Problem: None of the images should appear in your copy. Transcribe the data in full.

==========

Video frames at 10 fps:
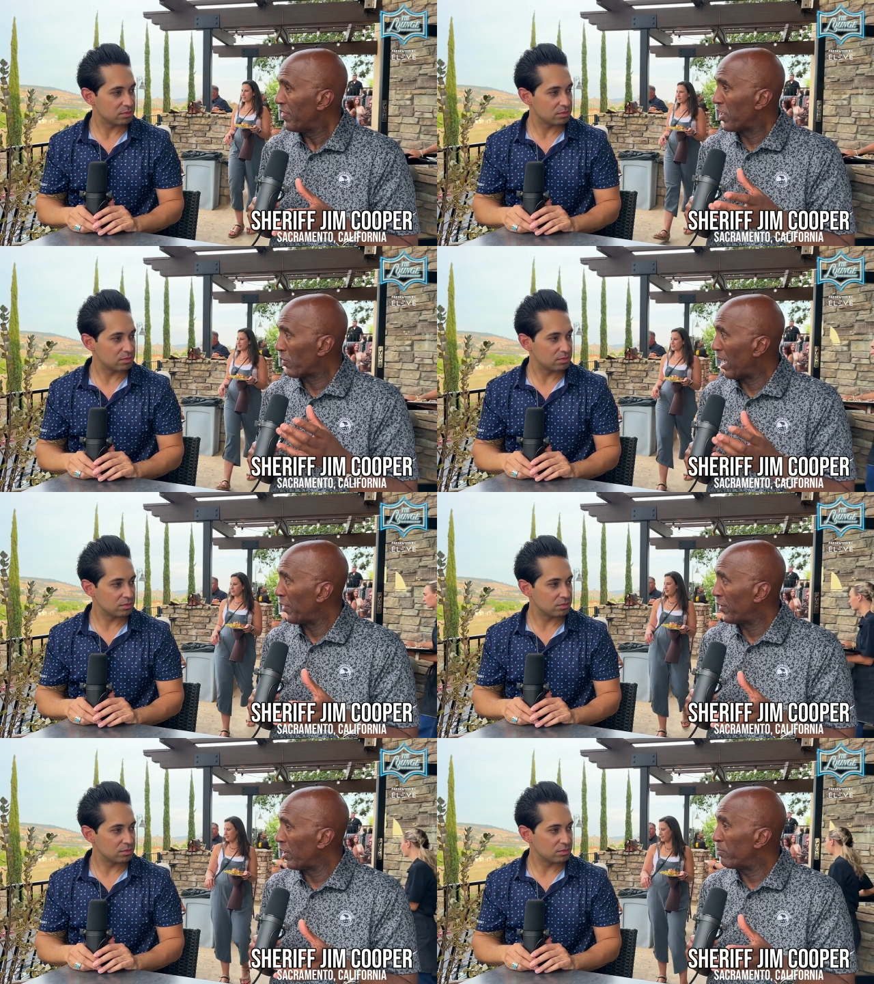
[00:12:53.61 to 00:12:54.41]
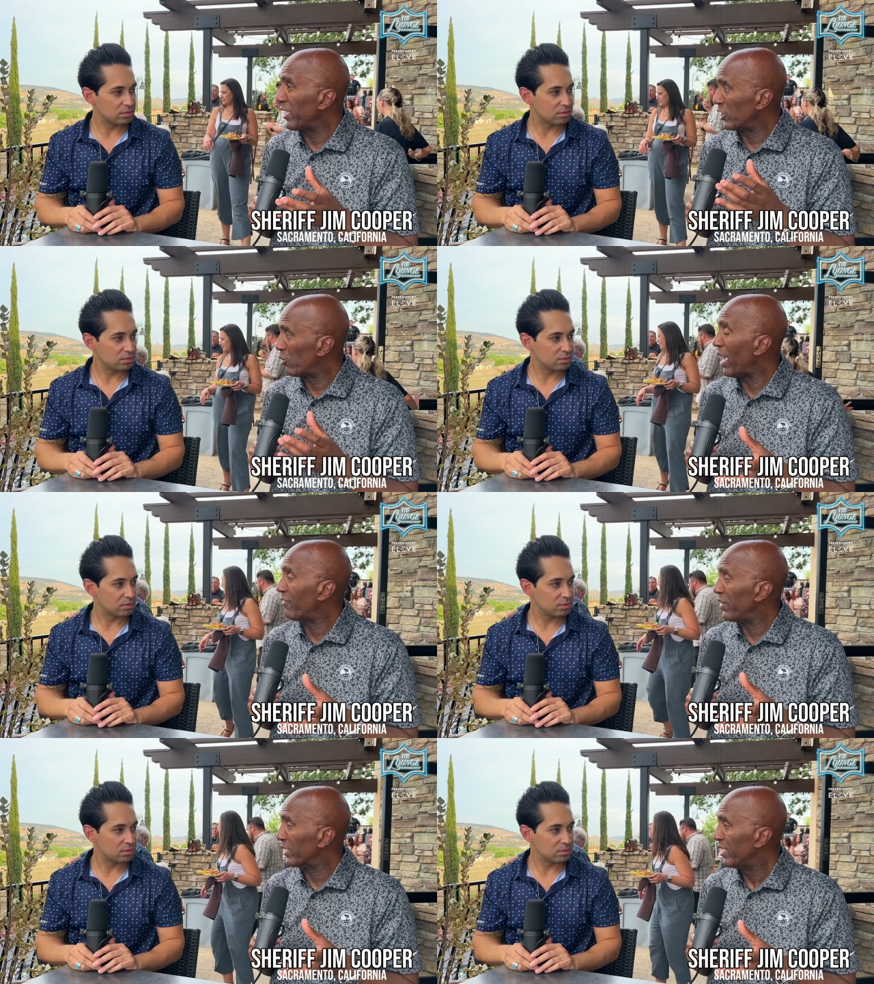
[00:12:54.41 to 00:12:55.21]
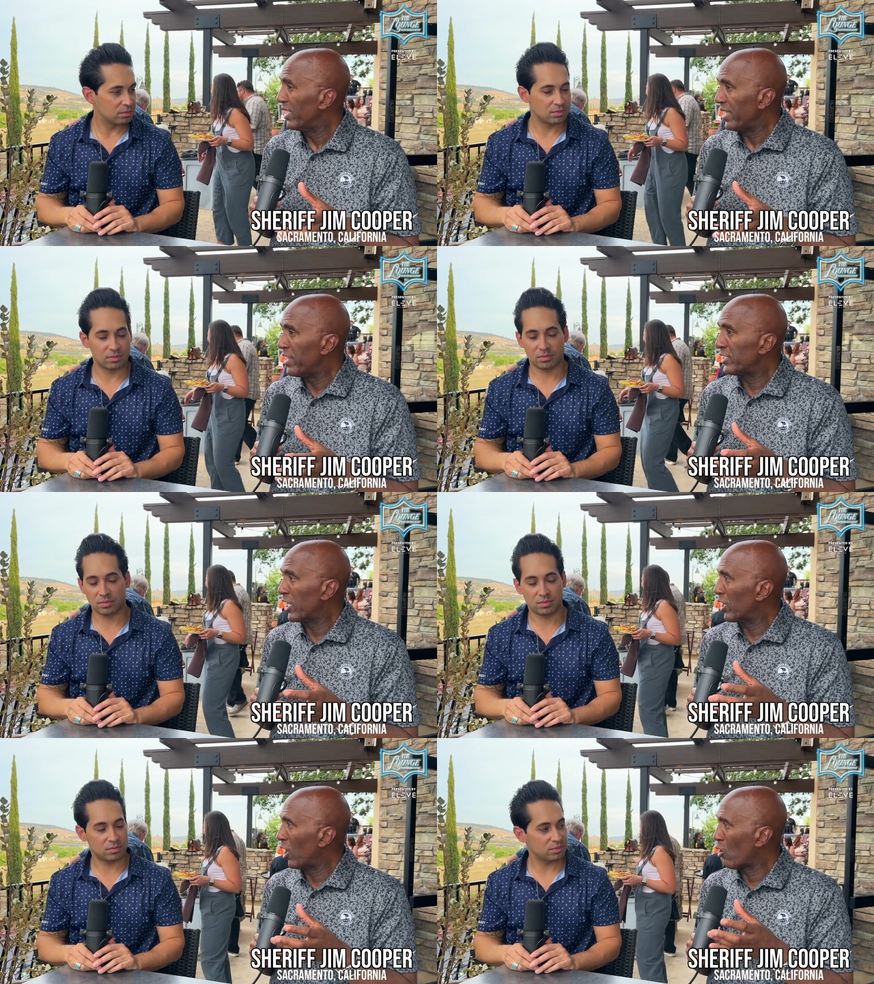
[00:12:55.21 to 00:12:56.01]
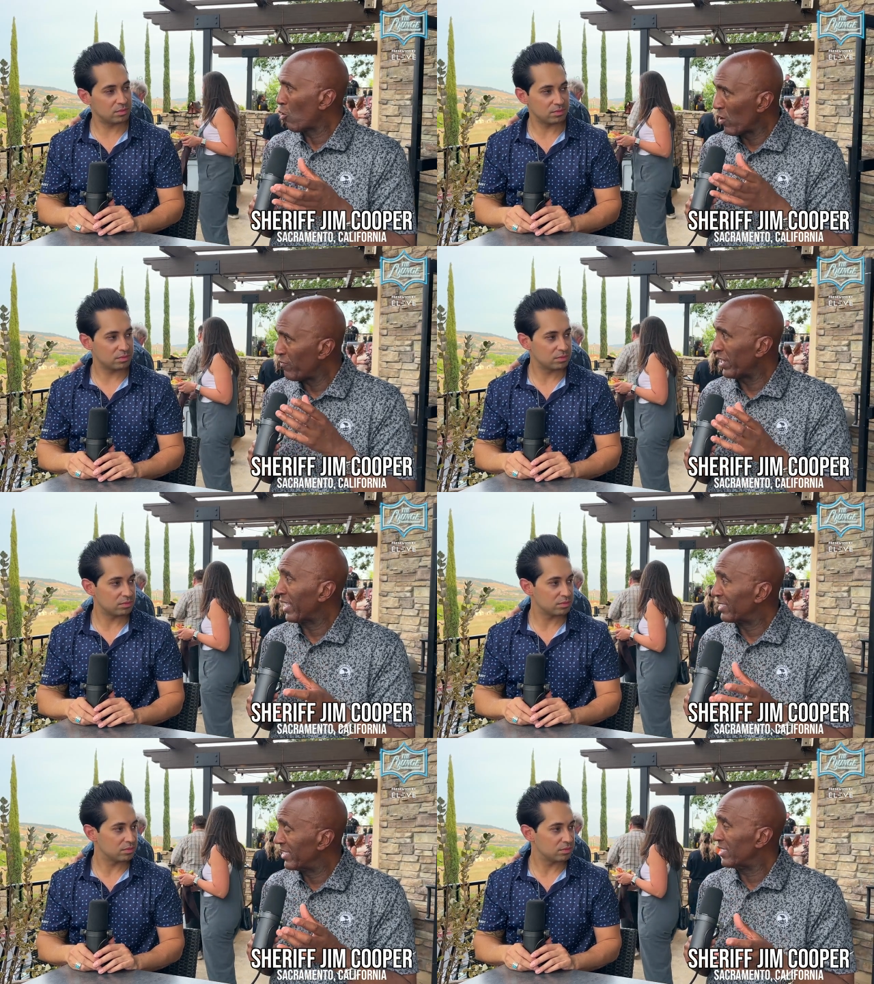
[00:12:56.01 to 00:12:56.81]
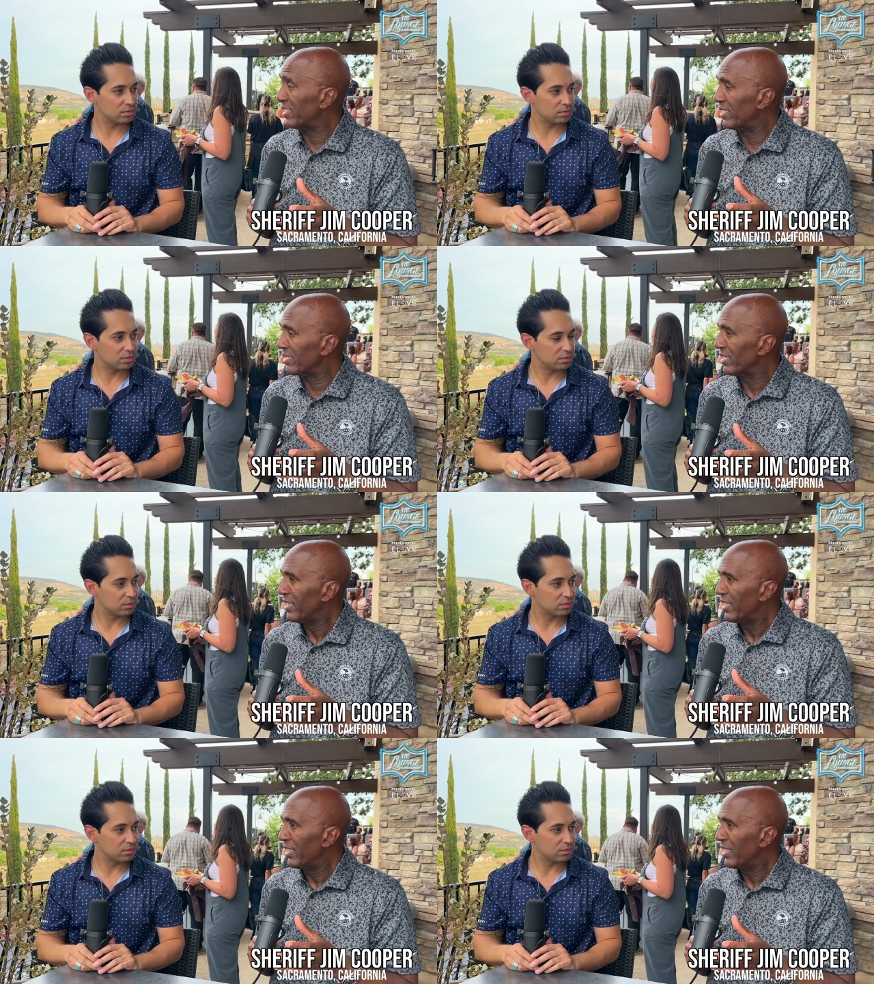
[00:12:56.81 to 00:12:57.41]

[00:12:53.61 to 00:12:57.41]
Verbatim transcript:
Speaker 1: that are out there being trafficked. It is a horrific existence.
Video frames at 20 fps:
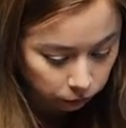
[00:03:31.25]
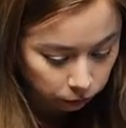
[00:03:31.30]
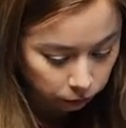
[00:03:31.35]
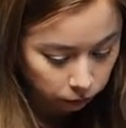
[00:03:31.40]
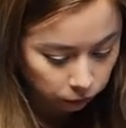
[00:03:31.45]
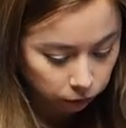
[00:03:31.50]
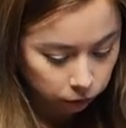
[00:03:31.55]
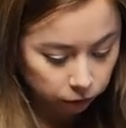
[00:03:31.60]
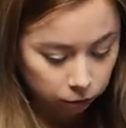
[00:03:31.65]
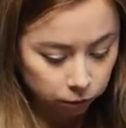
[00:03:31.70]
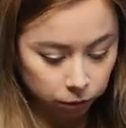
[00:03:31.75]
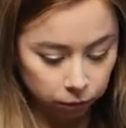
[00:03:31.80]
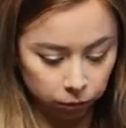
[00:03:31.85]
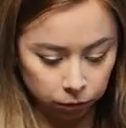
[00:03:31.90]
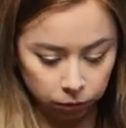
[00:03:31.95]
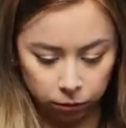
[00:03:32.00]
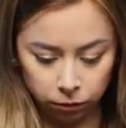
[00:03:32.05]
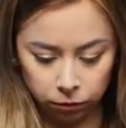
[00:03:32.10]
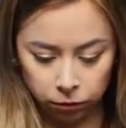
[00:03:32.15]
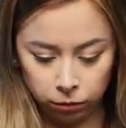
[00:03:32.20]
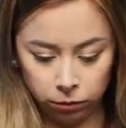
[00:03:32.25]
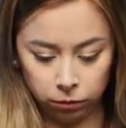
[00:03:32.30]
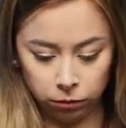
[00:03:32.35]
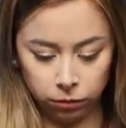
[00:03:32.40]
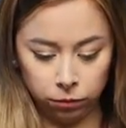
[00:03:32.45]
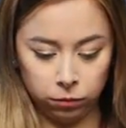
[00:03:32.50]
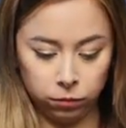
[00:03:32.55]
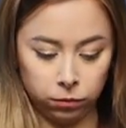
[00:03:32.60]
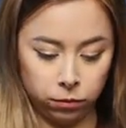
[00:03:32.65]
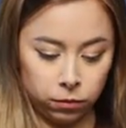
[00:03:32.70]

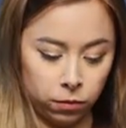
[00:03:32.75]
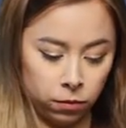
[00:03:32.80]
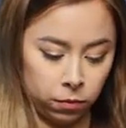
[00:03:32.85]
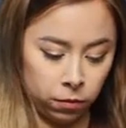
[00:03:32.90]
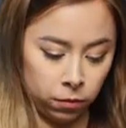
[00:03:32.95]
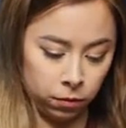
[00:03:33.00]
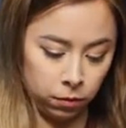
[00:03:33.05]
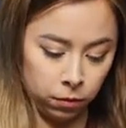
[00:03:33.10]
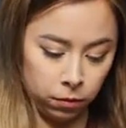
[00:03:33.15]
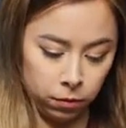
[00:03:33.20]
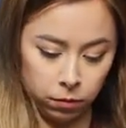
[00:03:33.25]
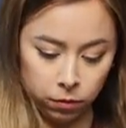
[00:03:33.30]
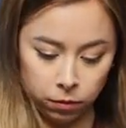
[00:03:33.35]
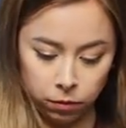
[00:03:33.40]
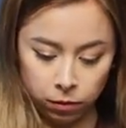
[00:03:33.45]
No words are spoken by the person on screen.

==========

Your response:
Video frames at 10 fps:
[00:12:53.61 to 00:12:54.41]
[00:12:54.41 to 00:12:55.21]
[00:12:55.21 to 00:12:56.01]
[00:12:56.01 to 00:12:56.81]
[00:12:56.81 to 00:12:57.41]

[00:12:53.61 to 00:12:57.41]
Verbatim transcript:
Speaker 1: that are out there being trafficked. It is a horrific existence.
Video frames at 20 fps:
[00:03:31.25]
[00:03:31.30]
[00:03:31.35]
[00:03:31.40]
[00:03:31.45]
[00:03:31.50]
[00:03:31.55]
[00:03:31.60]
[00:03:31.65]
[00:03:31.70]
[00:03:31.75]
[00:03:31.80]
[00:03:31.85]
[00:03:31.90]
[00:03:31.95]
[00:03:32.00]
[00:03:32.05]
[00:03:32.10]
[00:03:32.15]
[00:03:32.20]
[00:03:32.25]
[00:03:32.30]
[00:03:32.35]
[00:03:32.40]
[00:03:32.45]
[00:03:32.50]
[00:03:32.55]
[00:03:32.60]
[00:03:32.65]
[00:03:32.70]

[00:03:32.75]
[00:03:32.80]
[00:03:32.85]
[00:03:32.90]
[00:03:32.95]
[00:03:33.00]
[00:03:33.05]
[00:03:33.10]
[00:03:33.15]
[00:03:33.20]
[00:03:33.25]
[00:03:33.30]
[00:03:33.35]
[00:03:33.40]
[00:03:33.45]
No words are spoken by the person on screen.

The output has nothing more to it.